Cambodge Soir, Lundi 6 Mars 2000

"Hommes et terre"

Une exposition d’Ang Choulean à la galerie Reyum


Texte : Pierre Gillette

 

 

Ici, une roche brute, là une représentation stylisée de la sexualité humaine, ailleurs des statuettes anthropomorphes ou l'association d'une figure de bouddha et d'une termitière, plus loin un phallus en pierre..., la représentation matérielle des Neak Ta génie tutélaire d'une communauté villageoise. se révèle multiforme. En 43 images, rassemblées sous le titre "Hommes et terre", Ang Choulean propose à la galerie Reyum un panorama des formes que l’homme a donné à cette déité populaire, invoquée pour rendre le sol fécond. "Sur le plan du rituel, les Khmers n’ont rien inventé ; la symbolique chez eux procède de la symbolique universelle : la fécondite du sol est à la image de la fecondité humaine», note Ang Choulean. dans l'introduction au catalogue de cette exposition.

Au-delà d'une collection d'images dont certaines frappent l'esprit, telle celle de cette pierre habillée d'une pièce de tissu ou celle encore d'une minuscule face de bouddha posée sur une racine, cette exposition ouvre nécessairement une réflexion sur les relations entre animisme, brahmanisme et bouddhisme au fil de l'histoire du Cambodge. Sur les murs de la galerie Reyum, cette exposition remplace celle de peintres cambodgiens explorant les marques du régime polpotiste dans leur mémoire.

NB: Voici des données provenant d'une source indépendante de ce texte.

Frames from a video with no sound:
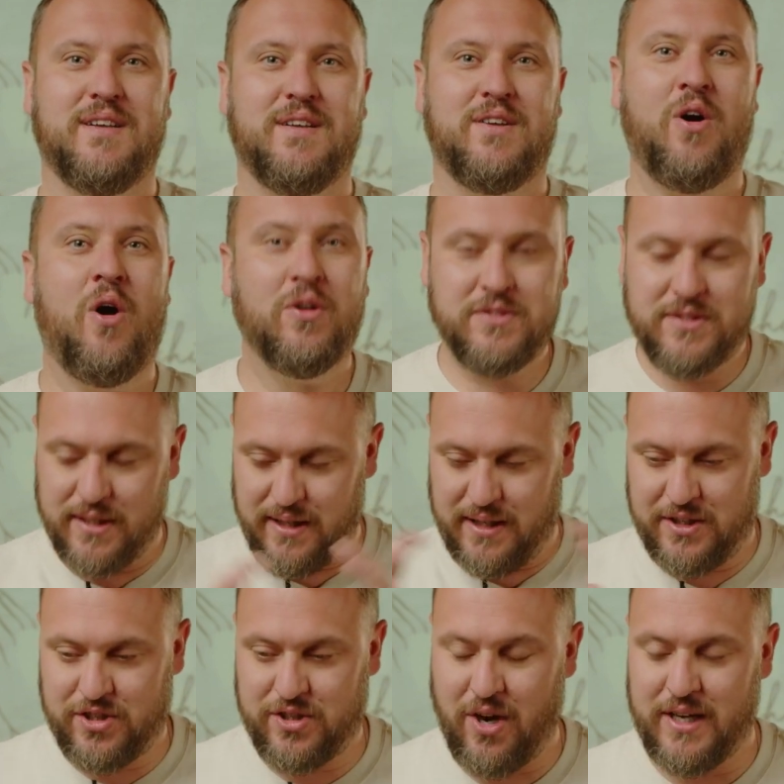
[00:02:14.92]
constantly
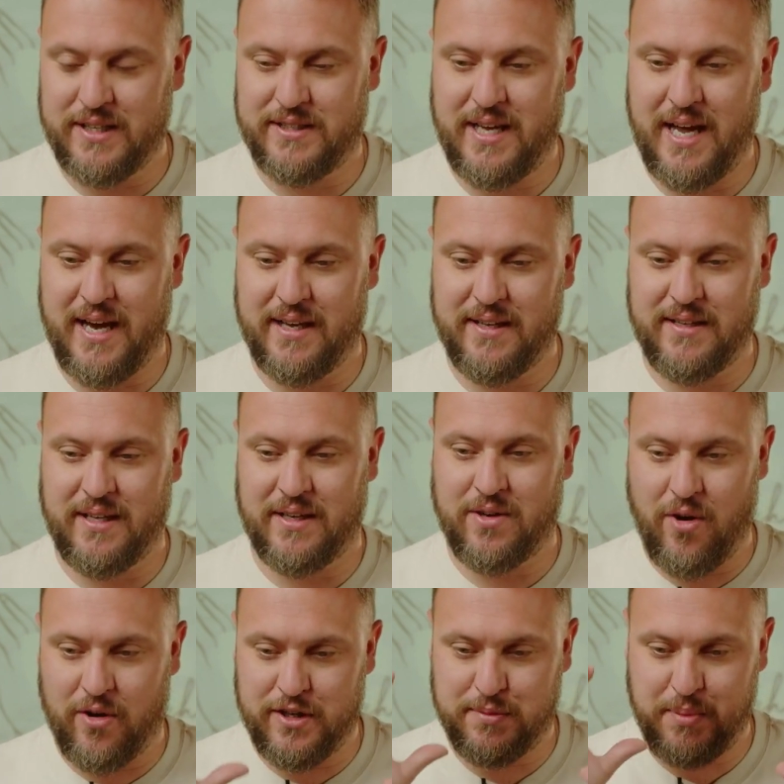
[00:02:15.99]
shines out that
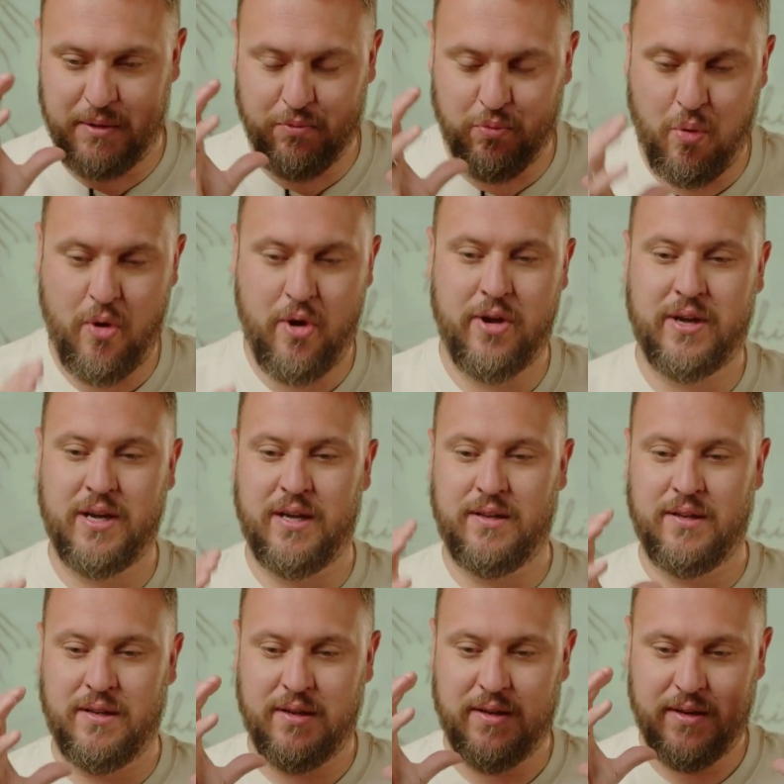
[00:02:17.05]
God has been
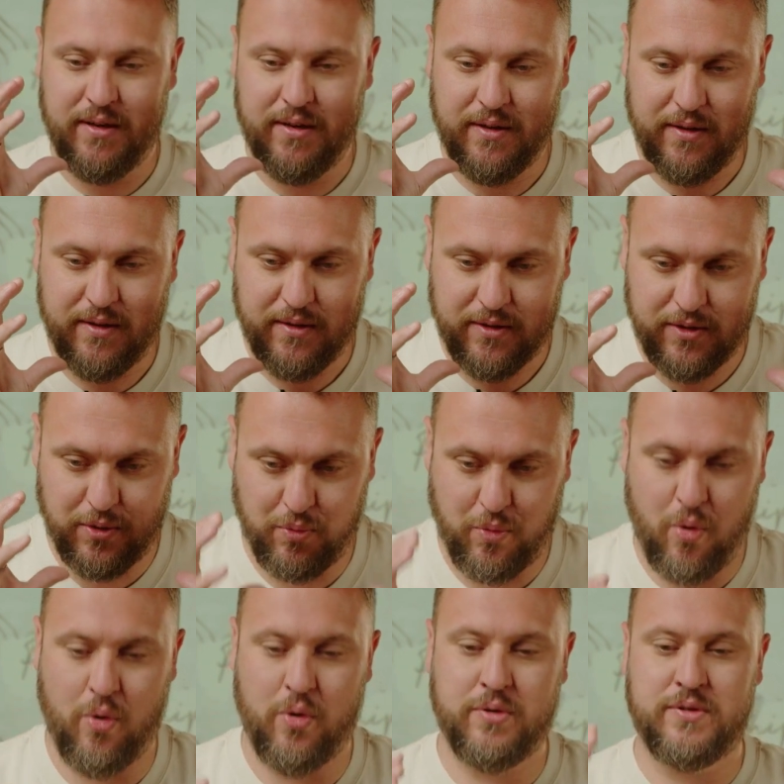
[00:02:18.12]
working
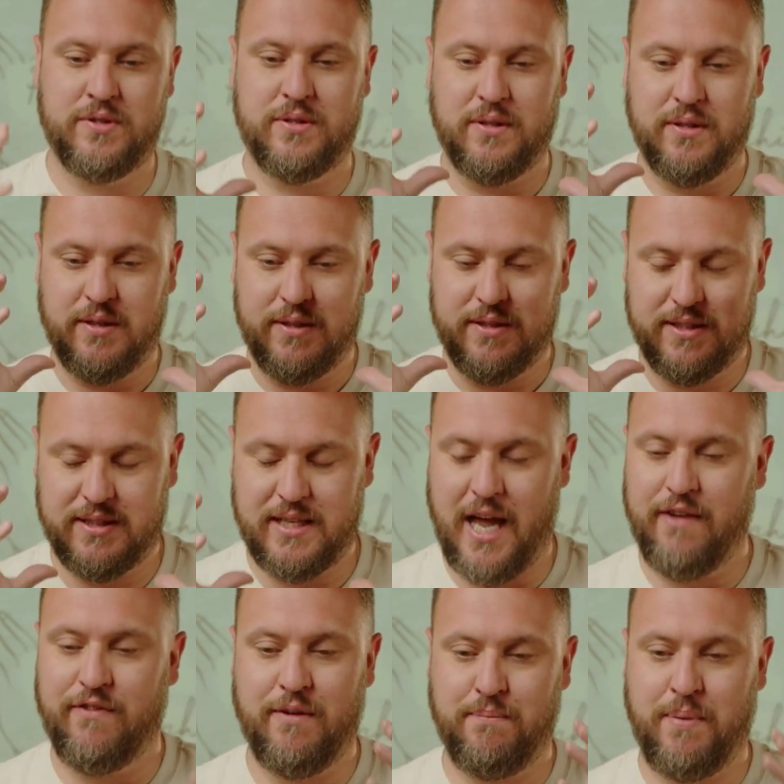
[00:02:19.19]
towards
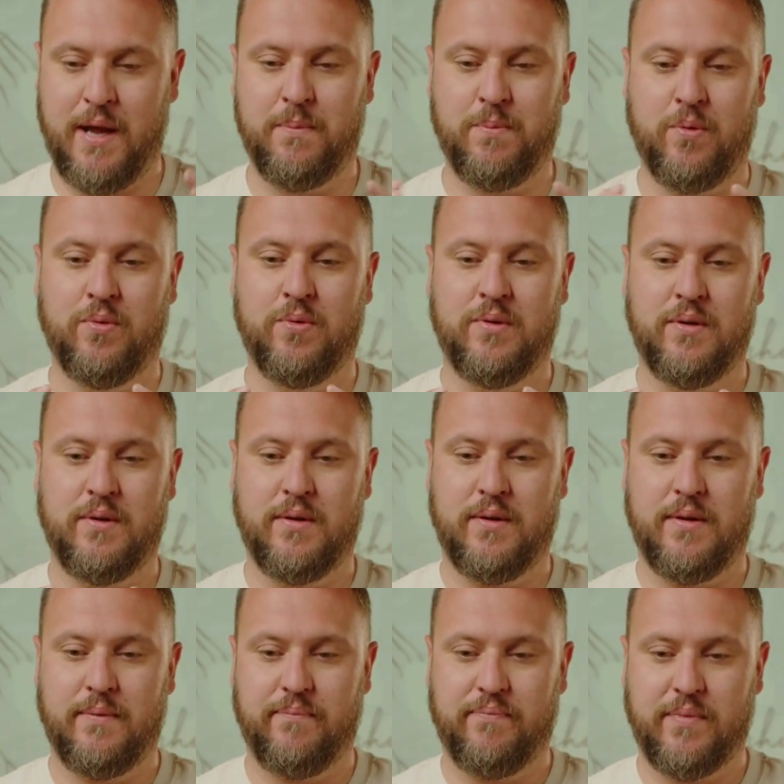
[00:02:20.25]
saving people
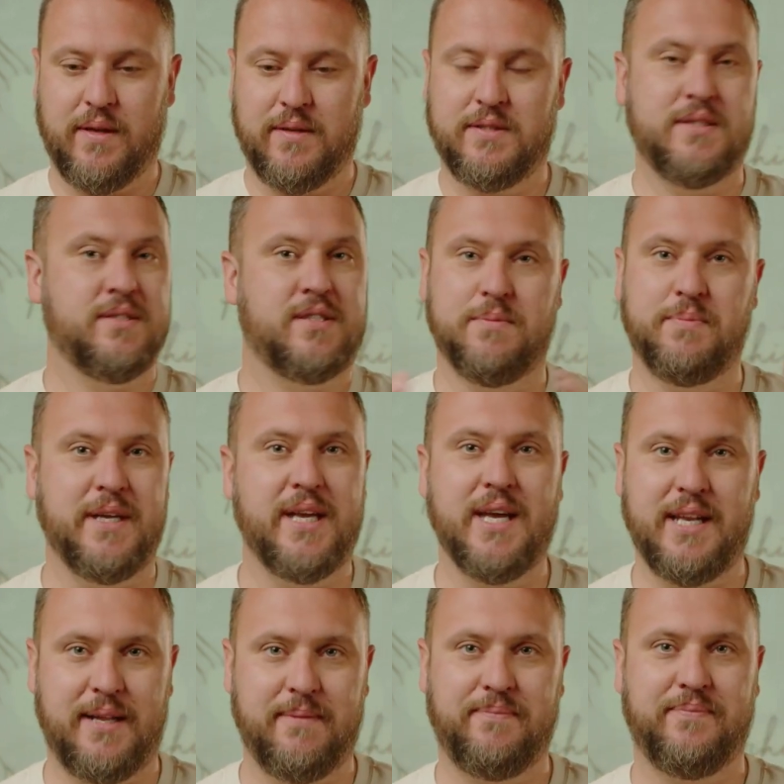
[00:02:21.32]
since the
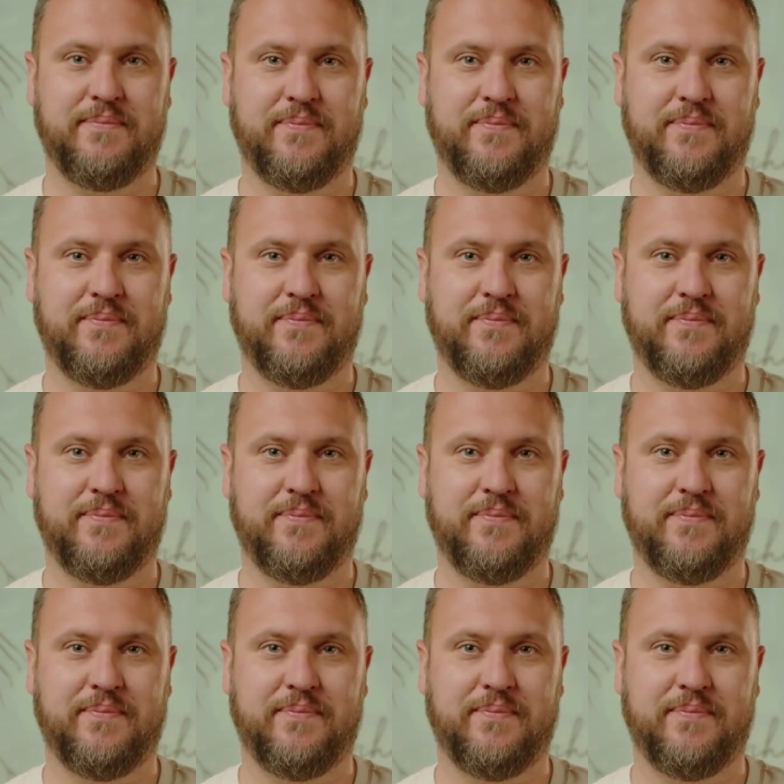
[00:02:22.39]
beginning.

"Nous concevons Reyum comme un espace d'expression ouvert aux artistes, aux auteurs, aux chercheurs. Nous souhaitons provoquer une émulation d'idées, proposer des repères de pensée pour que le Cambodge ne soit pas une coquille vide de pensée. Voilà pourquoi cette exposition de Ang Choulean, anthropologue de grande renommée, dont les travaux sont malheureusement peu connus au Cambodge, a tout à fait sa place ici", note Ly Daravuth, co-directeur de la galerie.

Cette exposition qui, par souci didactique, fait une grande place à l'image, donne lieu à la publication de trois catalogues, en khmer, en français et en anglais. Fait remarquable : les textes varient d'une édition à l’autre. Car « le problématic de cette exposition s'enonce de manière différente dans chacune des langues » relève Ly Daravuth. Et si Reyum souhaite que les étrangers accèdent, à travers son travail, à une meilleure information sur les réalités cambodgiennes, elle se fixe un objectif d'une autre nature à l'égard du public cambodgien. "Tous les Cambodgiens vivent avec les Neak Ta. Mais très peu les prennent pour un objet de réflexion. En particulier, les jeunes commencent à être déconnectés lorsqu'ils vont à la campagne et tendent à devenir des étrangers avec les paysans. D'où un souci pédagogique pour qu'ils ne perdent pas contact avec cet héritage vivant".

A travers cette exposition se trouve donc ainsi exprimée l'ambition plus lointaine des promoteurs de Reyum, dont l'action bénéficie pour l'heure du soutien de la fondation Kasumisou : démontrer la nécessité d'une institution dédiée à la recherche sur les arts et traditions cambodgiens. "L'art de fabriquer un outil, de construire un bateau forment, avec d'autres, un héritage qui va disparaître avec ses dépositaires si nous n'y prenons garde", s'inquiète Ly Daravuth. Aussi, "Hommes et terre" pose un jalon supplémentaire sur un chemin fort éloigné du mercantilisme.

Cette exposition débute demain.
A cette occasion, Ang Choulean animera une conférence-débat.
En khmer à 16h30 et en anglais à 18h30

Originaire de la province de Siem Reap, Ang Choulean a obtenu en 1974 une licence en archéologie de l'Université des Beaux-arts de Phnom Penh. En 1982, il obtient son doctorat en ethnologie de l'Ecole des hautes études en sciences sociales à Paris. Aujourd'hui, il est professeur à la faculté d'archéologie de Phnom Penh et dirige le département de la Culture et des monuments de l'Autorité Apsara.